(Beginning of AVAILABLE DATA)
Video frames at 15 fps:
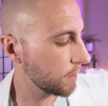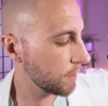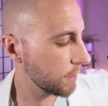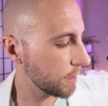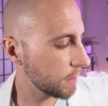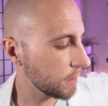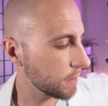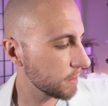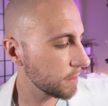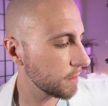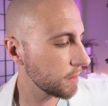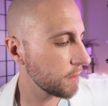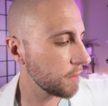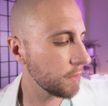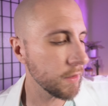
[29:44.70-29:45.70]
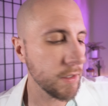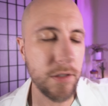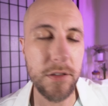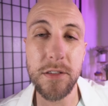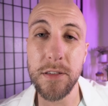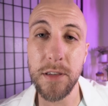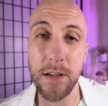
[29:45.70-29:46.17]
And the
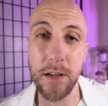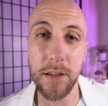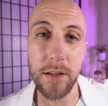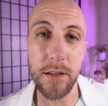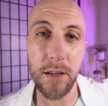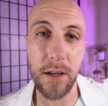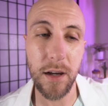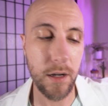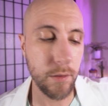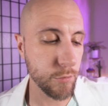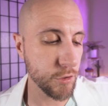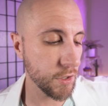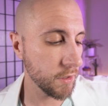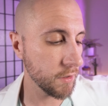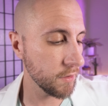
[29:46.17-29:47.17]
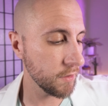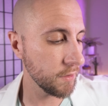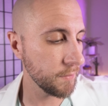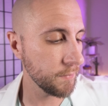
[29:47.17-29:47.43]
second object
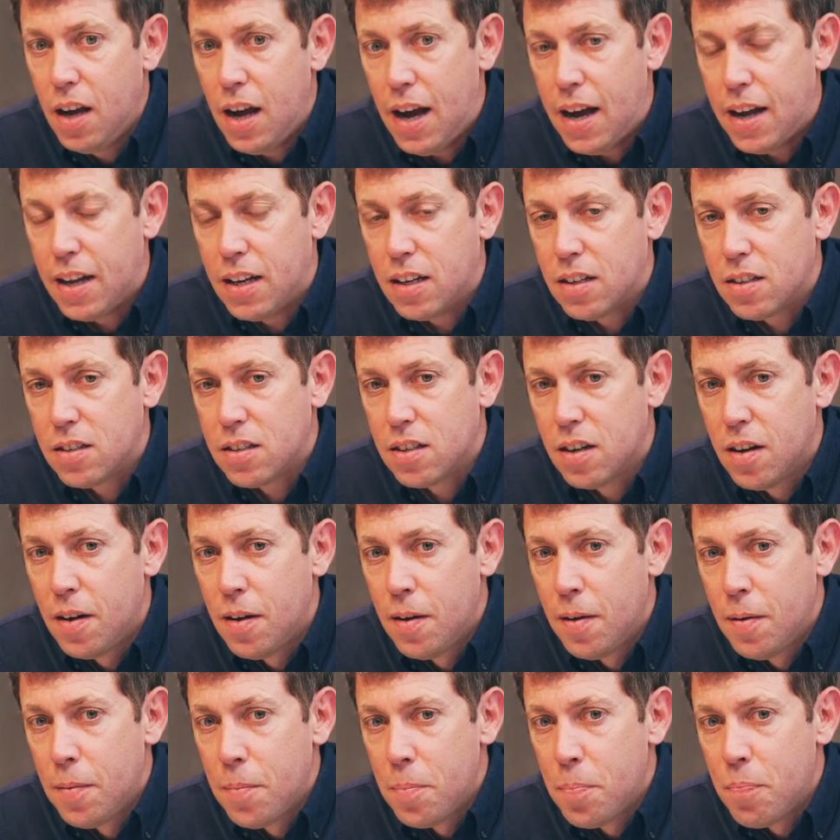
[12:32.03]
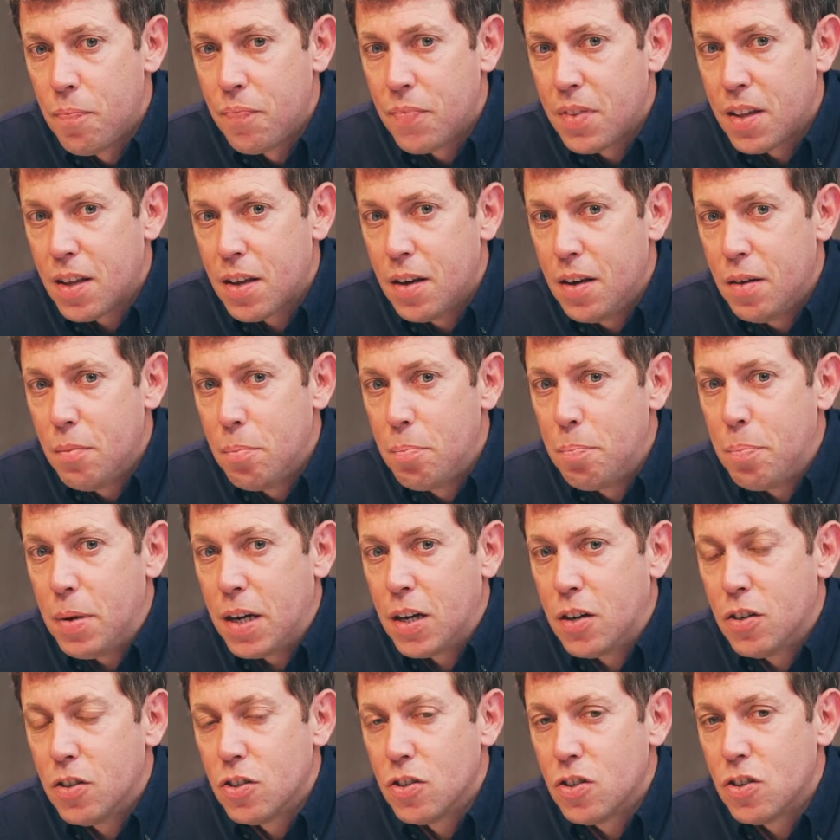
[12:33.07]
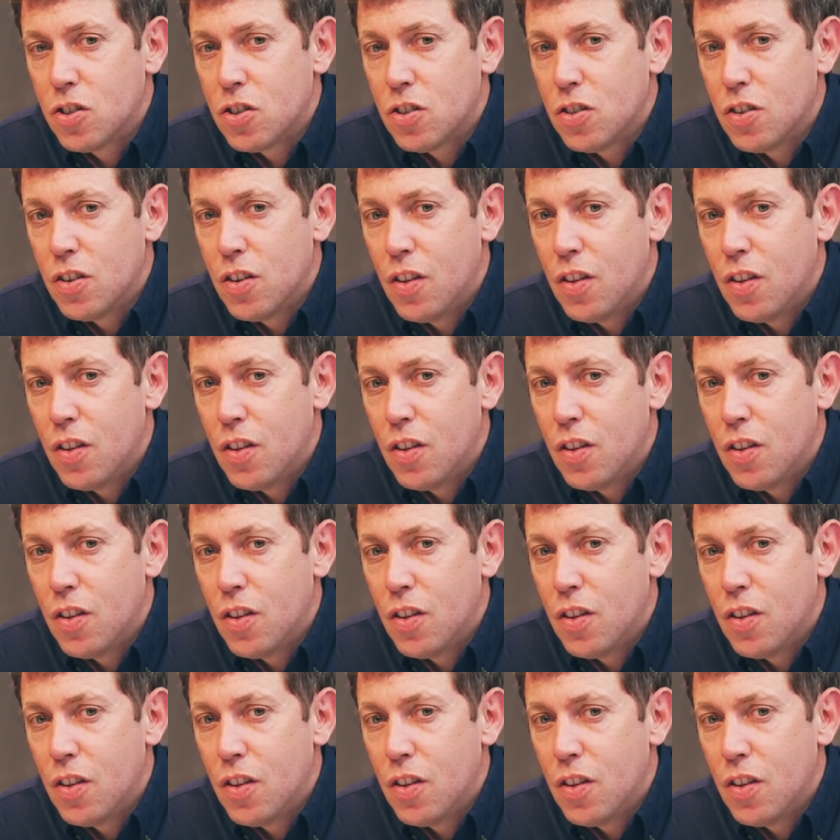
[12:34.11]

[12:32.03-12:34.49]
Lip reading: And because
(End of AVAILABLE DATA)
(Beginning of AVAILABLE DATA)
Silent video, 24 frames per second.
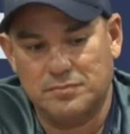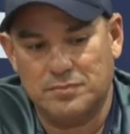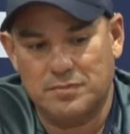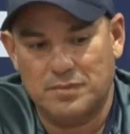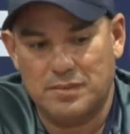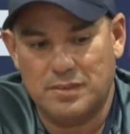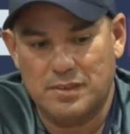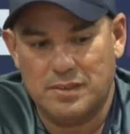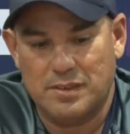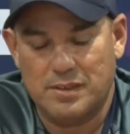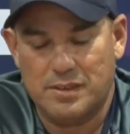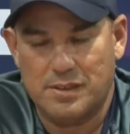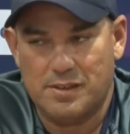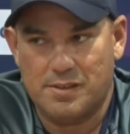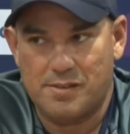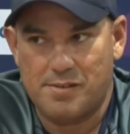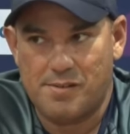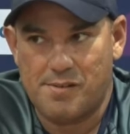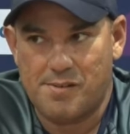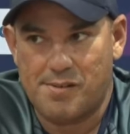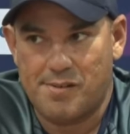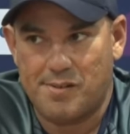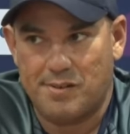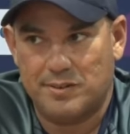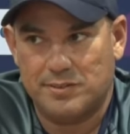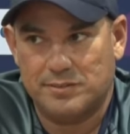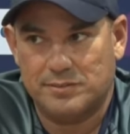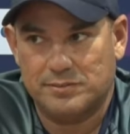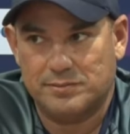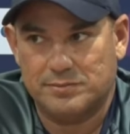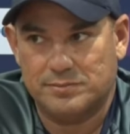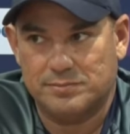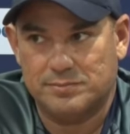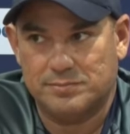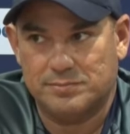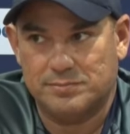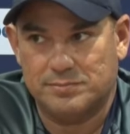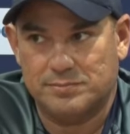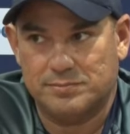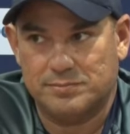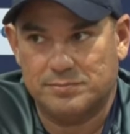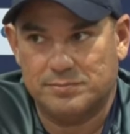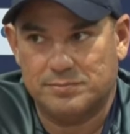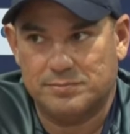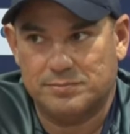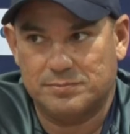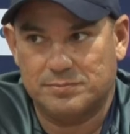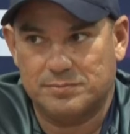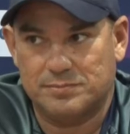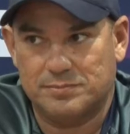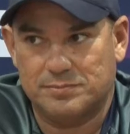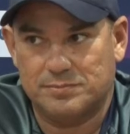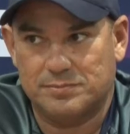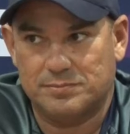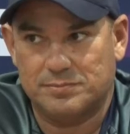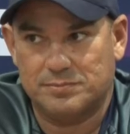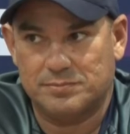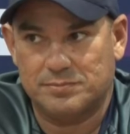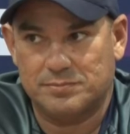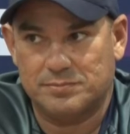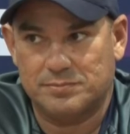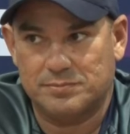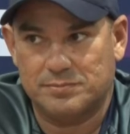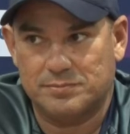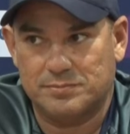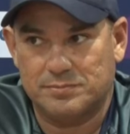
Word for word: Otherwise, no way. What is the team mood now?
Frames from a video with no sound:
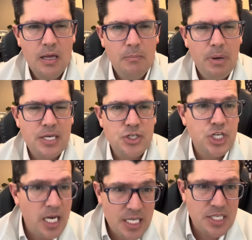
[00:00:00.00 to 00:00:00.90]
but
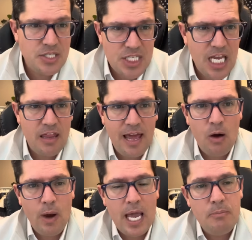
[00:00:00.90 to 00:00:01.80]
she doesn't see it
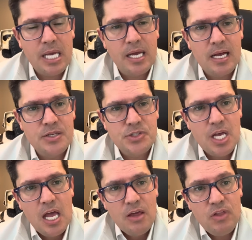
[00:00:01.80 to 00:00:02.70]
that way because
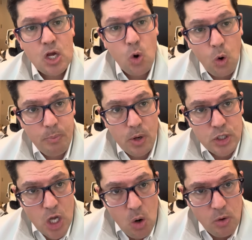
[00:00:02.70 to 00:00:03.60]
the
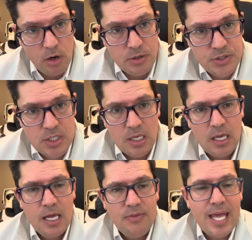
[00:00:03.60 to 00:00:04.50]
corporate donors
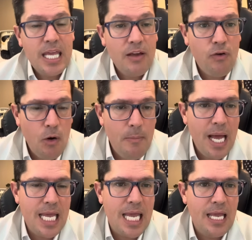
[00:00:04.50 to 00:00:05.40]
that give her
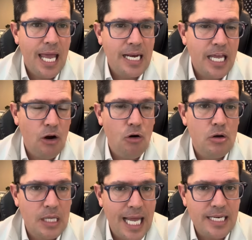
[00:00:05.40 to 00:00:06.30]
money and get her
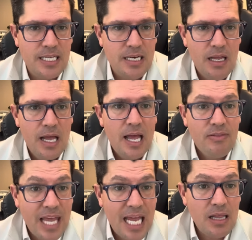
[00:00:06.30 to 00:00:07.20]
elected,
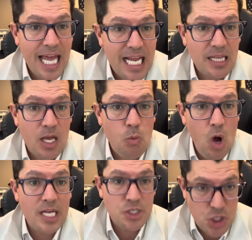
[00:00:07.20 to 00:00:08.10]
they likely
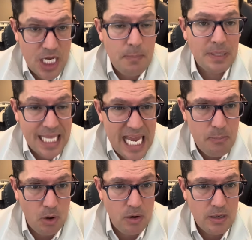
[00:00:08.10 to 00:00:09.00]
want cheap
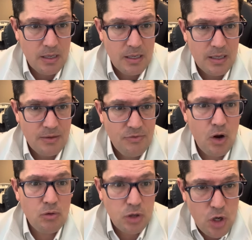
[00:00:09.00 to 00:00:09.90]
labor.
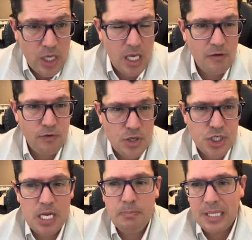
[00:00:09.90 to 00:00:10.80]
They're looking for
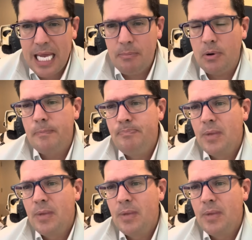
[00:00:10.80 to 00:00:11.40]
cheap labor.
(End of AVAILABLE DATA)
Output should consist of the lines above from the one with "Video frames at" down to the one with "Lip reading: And because", exact and without pictures.

ANSWER FOR THIS EXERCISE
Video frames at 15 fps:
[29:44.70-29:45.70]
[29:45.70-29:46.17]
And the
[29:46.17-29:47.17]
[29:47.17-29:47.43]
second object
[12:32.03]
[12:33.07]
[12:34.11]

[12:32.03-12:34.49]
Lip reading: And because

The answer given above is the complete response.